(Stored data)
*** Block opens ***
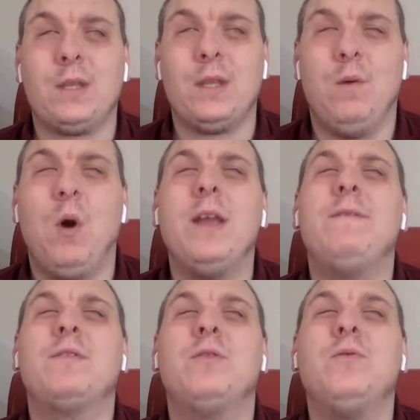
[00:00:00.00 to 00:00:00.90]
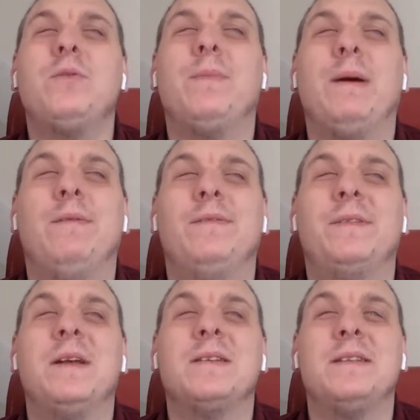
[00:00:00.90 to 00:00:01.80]
what I even talked about on
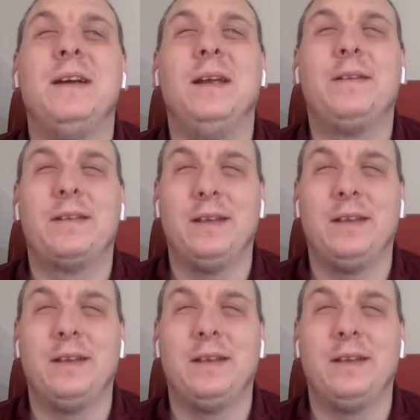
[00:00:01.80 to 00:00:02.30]
Thursday.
*** Block closes ***
**EXERCISE DIRECTIONS**. Each entry above should be returned exactly as written, minus its pictures.

**FINISHED TASK**.
[00:00:00.00 to 00:00:00.90]
[00:00:00.90 to 00:00:01.80]
what I even talked about on
[00:00:01.80 to 00:00:02.30]
Thursday.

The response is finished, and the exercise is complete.